C.S. Lewis, The Screwtape Letters (Letter #25)
- Screwtape comments about the Evolutionary model of thought is useful here:
It is here that the general Evolutionary or Historical character of modern European thought (partly our work) comes in so useful.
C.S. Lewis, The Screwtape Letters (Letter #25)
I suggested that Lewis is referring to the evolutionary model’s idea that constant change moves towards perfection. This connects to “Chronological Snobbery”, the idea that old ideas are inherently bad because they’re all.
- Screwtape says that God wants us to ask certain questions about our actions:
is it righteous? is it prudent? is it possible?
C.S. Lewis, The Screwtape Letters (Letter #25)
- In contrast, Screwtape wants Wormwood to encourage his patient to ask weird questions:
“Is it in accordance with the general movement of our time? Is it progressive or reactionary? Is this the way that History is going?”
C.S. Lewis, The Screwtape Letters (Letter #25)
- These questions cannot possibly be answered because we can’t see the future (although, funnily enough, the choices we make in the present will help shape it). While we’re preoccupied with these wrong questions, Screwtape says they can easily bend our will.
- Screwtape ends his letter by saying that, at one point, humans knew that some change could be good, bad or neutral, but that…
We have largely removed this knowledge.
C.S. Lewis, The Screwtape Letters (Letter #25)
- He says they’ve replaced the word “unchanged” for the emotionally-evocative “stagnant” and to….
…think of the Future as a promised land which favoured heroes attain — not as something which everyone reaches at the rate of sixty minutes an hour, whatever he does, whoever he is
C.S. Lewis, The Screwtape Letters (Letter #25)
Unscrewing Screwtape
- Do… learn to be still and present, and not always need change/Do not… demand constant novelty
- Do… root yourself in the historic teachings of the Church, no matter how “unsexy” and “boring”

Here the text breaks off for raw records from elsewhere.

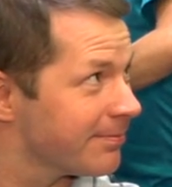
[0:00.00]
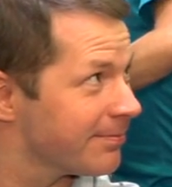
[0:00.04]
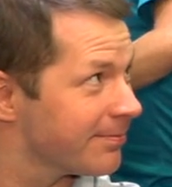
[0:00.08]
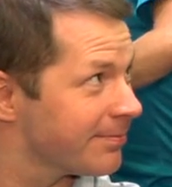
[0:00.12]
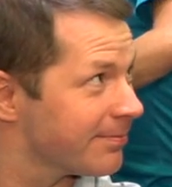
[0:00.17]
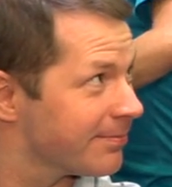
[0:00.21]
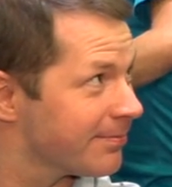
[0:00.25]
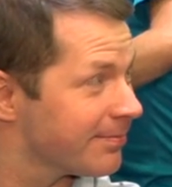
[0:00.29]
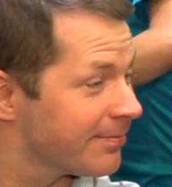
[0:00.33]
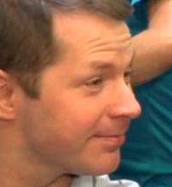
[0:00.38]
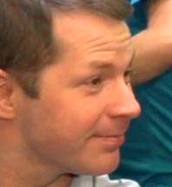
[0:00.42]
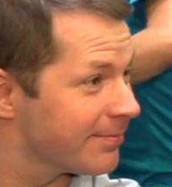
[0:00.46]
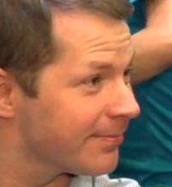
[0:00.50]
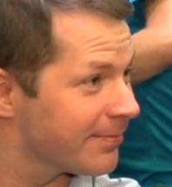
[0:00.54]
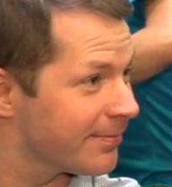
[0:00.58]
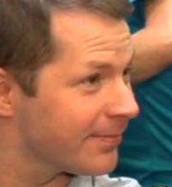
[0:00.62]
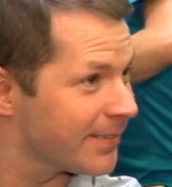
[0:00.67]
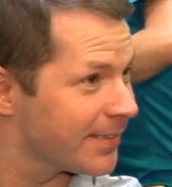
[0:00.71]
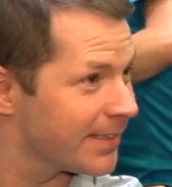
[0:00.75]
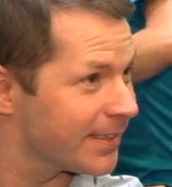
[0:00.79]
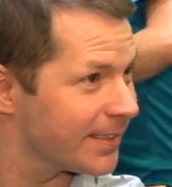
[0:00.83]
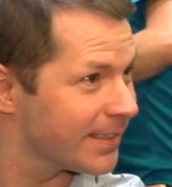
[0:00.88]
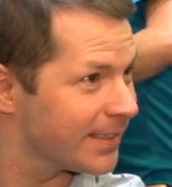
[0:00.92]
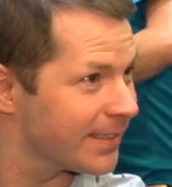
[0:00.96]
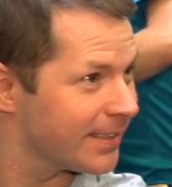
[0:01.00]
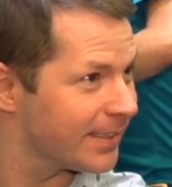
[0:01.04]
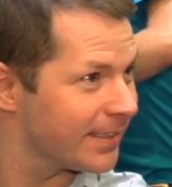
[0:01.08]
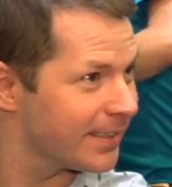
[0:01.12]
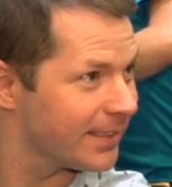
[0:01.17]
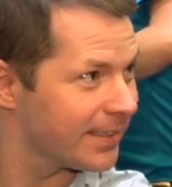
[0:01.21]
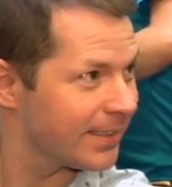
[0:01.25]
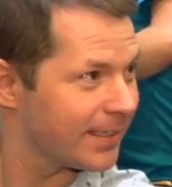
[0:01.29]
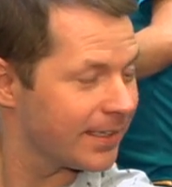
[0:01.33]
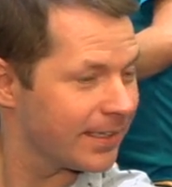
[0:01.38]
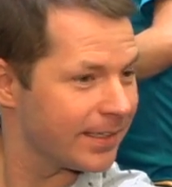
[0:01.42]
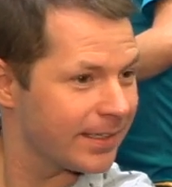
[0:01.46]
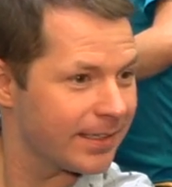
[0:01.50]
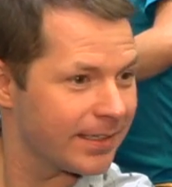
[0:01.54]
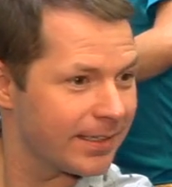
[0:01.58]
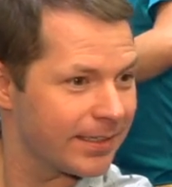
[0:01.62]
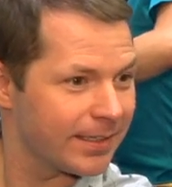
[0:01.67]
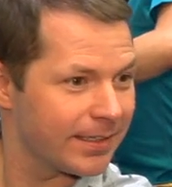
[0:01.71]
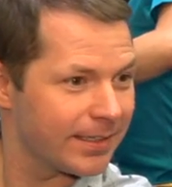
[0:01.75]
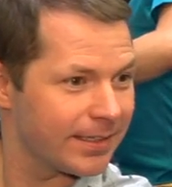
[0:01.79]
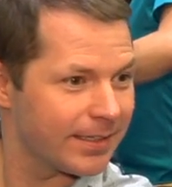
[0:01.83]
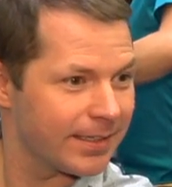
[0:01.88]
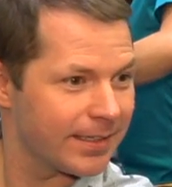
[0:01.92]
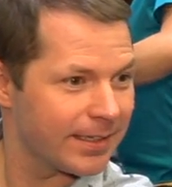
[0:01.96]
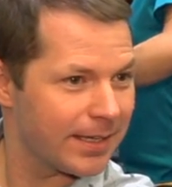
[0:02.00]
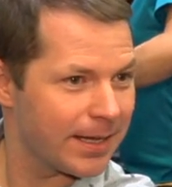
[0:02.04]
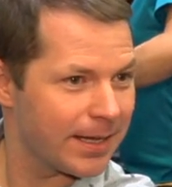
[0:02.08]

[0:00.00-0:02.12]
(silent)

- Do not… judge based on the current fashionable trend, but on truth itself/Do… beware of attaching fashions to your Faith
- Do… embrace rhythm (in life, nature, and spirituality)
- Do… think clearly about the dangers of the current age
- Do not… drink some Macallen 18 and then try Macallen 12
Closing thought…
- A couple of weeks ago, in my episode with Taylor Schroll, I referred to Screwtape’s assessment of a theologian whom I identified as Reinhold Niebuhr.
- As I was listening back to that episode I realized that I have a connection with this theologian! He was the author of a prayer which I adopted at my Confirmation.
- You may know it as the Serenity Prayer, a version of which is associated with Alcoholics Anonymous.
- I thought it might be an idea to today’s episode with a one of the later, longer versions of that prayer:
God, give me grace to accept with serenity the things that cannot be changed, Courage to change the things which should be changed, and the Wisdom to distinguish the one from the other. Living one day at a time, Enjoying one moment at a time, Accepting hardship as a pathway to peace, Taking, as Jesus did, This sinful world as it is, Not as I would have it, Trusting that You will make all things right, If I surrender to Your will, So that I may be reasonably happy in this life, And supremely happy with You forever in the next. Amen.